Putting std::abortable_component
in the program would mean that the
programmer considers it reasonably safe to continue the execution of the program
from that point even if arbitrary parts of the called function were skipped.
This could be an option when invoking a "plugin" that is an optional part of the progam,
experimental and not required to fulfil the main program task.
The other part of the interface — function std::abort_component()
would not even have to be exposed to programmers. For the purpose of the
contract support framework it would be enough to say that in Eval_and_abort
translation mode, when the predicate evaluates to false
the effect is as if
std::abort_component()
was called. We wouldn't need a third translation mode,
the effect of not aborting would be achieved by putting std::abortable_component
in your program. Thus, when you want your program not to abort upon contract violation,
you have to indicate a place (or places) where it is safe to resume the program from.
This feature can be intorduced after the MVP in a backward-compatible fassion.
For the MVP we can simply say that upon contract violation std::abort()
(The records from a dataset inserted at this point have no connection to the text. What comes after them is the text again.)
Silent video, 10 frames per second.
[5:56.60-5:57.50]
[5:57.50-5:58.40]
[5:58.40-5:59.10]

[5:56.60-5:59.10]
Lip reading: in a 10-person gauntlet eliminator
is called. Then, after the MVP change it to calling std::abort_component()
,
which is indistinguishable from std::abort()
as long as you have no
call to std::abortable_component()
in the program.
Finally, the proposed interface is very modest: there is no information conveyed
about the point of and the reason for calling std::component_abort()
.
There is not information whether we returned normally or via the abort from
std::abortable_component()
. The mechanism could be extended to satisfy these expectations.
However, the goal of this paper is to show the main idea behind the feature.
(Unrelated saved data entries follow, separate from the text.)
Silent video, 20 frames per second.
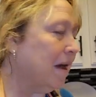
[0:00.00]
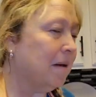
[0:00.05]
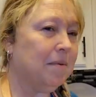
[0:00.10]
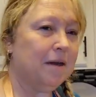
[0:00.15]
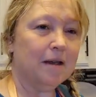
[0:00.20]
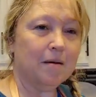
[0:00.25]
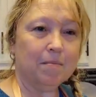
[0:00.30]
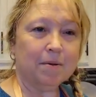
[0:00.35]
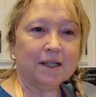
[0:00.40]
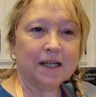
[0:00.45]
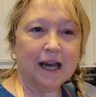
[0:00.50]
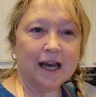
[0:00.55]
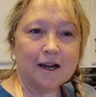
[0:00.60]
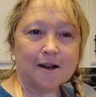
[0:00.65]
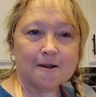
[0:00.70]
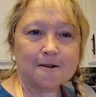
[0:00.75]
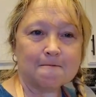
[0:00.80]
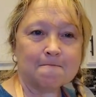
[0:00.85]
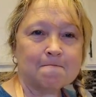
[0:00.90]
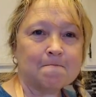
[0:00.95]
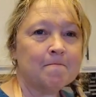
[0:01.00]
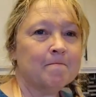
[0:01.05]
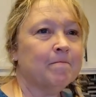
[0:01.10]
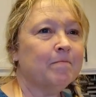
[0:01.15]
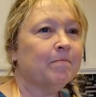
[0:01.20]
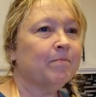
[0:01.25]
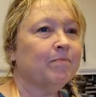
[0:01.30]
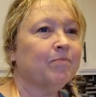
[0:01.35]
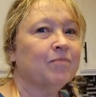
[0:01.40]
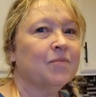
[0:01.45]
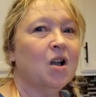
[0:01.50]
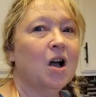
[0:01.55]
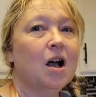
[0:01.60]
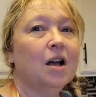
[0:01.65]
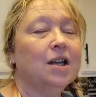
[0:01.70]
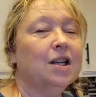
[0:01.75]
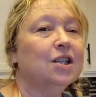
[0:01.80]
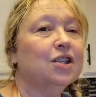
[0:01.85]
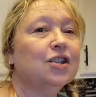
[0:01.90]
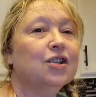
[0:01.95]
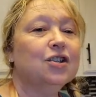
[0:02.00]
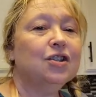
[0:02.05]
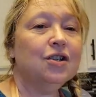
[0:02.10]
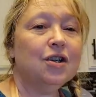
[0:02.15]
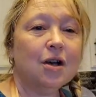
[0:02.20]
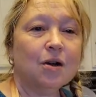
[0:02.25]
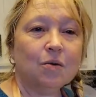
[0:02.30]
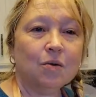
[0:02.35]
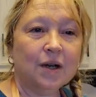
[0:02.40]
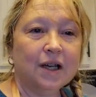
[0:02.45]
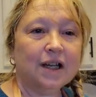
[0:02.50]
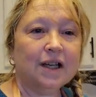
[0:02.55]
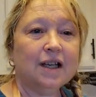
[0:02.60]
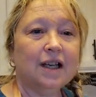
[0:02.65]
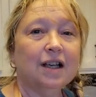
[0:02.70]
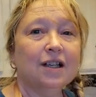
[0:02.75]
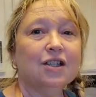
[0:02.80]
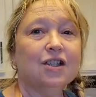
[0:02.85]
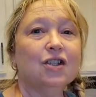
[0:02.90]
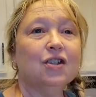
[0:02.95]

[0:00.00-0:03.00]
maybe a potato on a snowy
Similarly, if this mechanism is used to handle contract violation, it could be combined
with logging the information about the point of failure before calling
std::abort_component()
.
The use cases serviced by this feature.
Suppose function solve()
evaluates one of the user-prvided pugins.
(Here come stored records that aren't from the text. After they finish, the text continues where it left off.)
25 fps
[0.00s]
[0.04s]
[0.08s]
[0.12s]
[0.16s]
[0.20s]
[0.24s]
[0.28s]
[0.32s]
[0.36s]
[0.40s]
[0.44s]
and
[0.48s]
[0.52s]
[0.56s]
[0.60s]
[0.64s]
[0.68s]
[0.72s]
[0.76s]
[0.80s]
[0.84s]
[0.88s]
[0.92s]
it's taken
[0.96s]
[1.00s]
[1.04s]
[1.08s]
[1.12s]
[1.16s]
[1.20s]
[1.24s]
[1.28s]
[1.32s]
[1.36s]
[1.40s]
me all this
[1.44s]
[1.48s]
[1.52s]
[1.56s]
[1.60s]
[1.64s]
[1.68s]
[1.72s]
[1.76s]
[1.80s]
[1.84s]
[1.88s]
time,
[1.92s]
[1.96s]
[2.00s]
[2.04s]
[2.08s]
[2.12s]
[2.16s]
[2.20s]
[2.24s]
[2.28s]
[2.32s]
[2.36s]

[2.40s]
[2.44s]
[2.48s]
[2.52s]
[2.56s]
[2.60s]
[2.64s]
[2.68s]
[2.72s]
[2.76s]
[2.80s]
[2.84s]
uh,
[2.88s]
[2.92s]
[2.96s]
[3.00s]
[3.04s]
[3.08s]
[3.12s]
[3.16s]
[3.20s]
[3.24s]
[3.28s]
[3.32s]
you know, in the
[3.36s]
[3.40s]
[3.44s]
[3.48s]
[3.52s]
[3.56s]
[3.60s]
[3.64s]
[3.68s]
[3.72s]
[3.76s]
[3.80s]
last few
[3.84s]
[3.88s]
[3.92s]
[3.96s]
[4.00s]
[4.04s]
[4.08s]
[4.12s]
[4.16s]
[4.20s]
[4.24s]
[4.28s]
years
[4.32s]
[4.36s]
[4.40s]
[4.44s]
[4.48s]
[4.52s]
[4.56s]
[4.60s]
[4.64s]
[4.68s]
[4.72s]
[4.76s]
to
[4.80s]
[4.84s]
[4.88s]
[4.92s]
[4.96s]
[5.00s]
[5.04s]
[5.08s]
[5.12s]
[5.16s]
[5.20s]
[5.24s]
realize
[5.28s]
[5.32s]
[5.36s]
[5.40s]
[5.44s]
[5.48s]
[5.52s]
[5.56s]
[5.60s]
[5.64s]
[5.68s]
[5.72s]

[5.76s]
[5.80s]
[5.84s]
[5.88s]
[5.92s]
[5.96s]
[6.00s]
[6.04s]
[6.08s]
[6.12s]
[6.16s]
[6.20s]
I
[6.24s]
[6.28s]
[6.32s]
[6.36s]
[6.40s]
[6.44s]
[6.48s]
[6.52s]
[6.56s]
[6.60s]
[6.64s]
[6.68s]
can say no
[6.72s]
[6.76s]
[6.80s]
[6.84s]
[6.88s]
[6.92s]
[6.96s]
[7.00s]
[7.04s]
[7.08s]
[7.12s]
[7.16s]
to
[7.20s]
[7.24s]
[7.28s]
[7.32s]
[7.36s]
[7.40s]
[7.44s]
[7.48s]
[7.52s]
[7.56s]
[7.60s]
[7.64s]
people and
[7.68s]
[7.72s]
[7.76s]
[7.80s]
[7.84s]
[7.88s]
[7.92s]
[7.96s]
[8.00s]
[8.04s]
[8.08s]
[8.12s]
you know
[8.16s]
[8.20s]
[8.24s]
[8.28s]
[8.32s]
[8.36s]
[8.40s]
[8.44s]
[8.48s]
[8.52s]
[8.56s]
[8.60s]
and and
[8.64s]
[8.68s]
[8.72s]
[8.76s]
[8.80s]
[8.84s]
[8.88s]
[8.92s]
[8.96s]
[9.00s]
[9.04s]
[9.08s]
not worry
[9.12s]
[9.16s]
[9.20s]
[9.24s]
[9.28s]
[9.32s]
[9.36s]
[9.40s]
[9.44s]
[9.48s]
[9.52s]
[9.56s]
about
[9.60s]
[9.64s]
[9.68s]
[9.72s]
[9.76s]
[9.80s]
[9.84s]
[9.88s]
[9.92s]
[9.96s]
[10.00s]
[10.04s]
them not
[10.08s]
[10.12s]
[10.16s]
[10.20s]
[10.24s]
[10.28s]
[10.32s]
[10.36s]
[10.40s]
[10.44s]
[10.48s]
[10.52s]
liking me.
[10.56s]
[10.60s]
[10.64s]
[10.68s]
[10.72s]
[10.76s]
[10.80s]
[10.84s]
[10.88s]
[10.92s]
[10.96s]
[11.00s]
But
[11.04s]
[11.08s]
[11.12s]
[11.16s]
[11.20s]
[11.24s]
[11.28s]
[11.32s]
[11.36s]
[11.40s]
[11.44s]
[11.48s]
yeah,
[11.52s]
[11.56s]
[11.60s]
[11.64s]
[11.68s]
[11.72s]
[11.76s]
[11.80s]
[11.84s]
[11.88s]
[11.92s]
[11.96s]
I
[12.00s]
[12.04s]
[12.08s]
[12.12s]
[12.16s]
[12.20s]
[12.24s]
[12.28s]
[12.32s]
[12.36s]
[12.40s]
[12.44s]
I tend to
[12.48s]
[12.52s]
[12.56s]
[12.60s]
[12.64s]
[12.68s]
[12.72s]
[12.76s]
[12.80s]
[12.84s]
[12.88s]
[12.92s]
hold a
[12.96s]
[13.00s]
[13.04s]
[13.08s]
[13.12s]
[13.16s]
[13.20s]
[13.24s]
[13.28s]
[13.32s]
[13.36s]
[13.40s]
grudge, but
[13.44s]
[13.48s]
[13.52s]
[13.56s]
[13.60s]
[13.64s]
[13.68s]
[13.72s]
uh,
it may have a bug, but if it fails — even if it leaked some resources —
the rest of the program, or other user plugins
may still work fine.
int solve(); // user plugin bool call_user_plugin = true; // my flag for protecting against calling plugin twice, if it is proven buggy std::optional<int> fun() { std::optional<int> solution; if (call_user_plugin) { std::abortable_component([&]{ solution = solve(); }); if (!solution) call_user_plugin = false; } return solution; }
Suppose that you run a plugin in a separate thread, and in case of failure, you only want to kill that thread.
int solve(); // user plugin int main() { std::optional<int> solution; std::jthread t {[&]{ try { std::abortable_component([&]{ solution = solve(); }); } catch(...) { // swallow } }}; // main thread ... }
Suppose you want to check, in a program executing unit tests, that function Sqrt
has a precondition
detecting negative inputs. This assumes the program is compiled in Eval_and_abort translation
mode.
auto test_precondition_of_sqrt() { bool function_finished = false; std::abortable_component([&]{ (void)Sqrt(-1.0); function_finished = true; }); EXPECT(!function_finished); }
Suppose that after a detected failure, you want to restart the program, but from within the program.
int main() { bool finished = false; std::abortable_component([&]{ finished = main_program_loop(); }); while (!finished) { std::abortable_component([&]{ necessary_critical_cleanup(); finished = main_program_loop(); }); } }
In this paper we demonstrated that there is at least one way to add support for not-aborting the program upon detecting contract violaiton (while at the same time not letting the code dependent on the declared contract execute) after the MVP, while retaining backwards compatibiity. "After the MVP" may mean "still in the same release cycle". This solution does not require the introduction of a new translation mode. Other ways of addressing the same problem, also suitable for a post-MVP addition, are also possibe; for instance, the ability to install a custom violation handler where throwing an exception is one of the options.
Joshua Berne has reviewed this paper and contributed to its quality.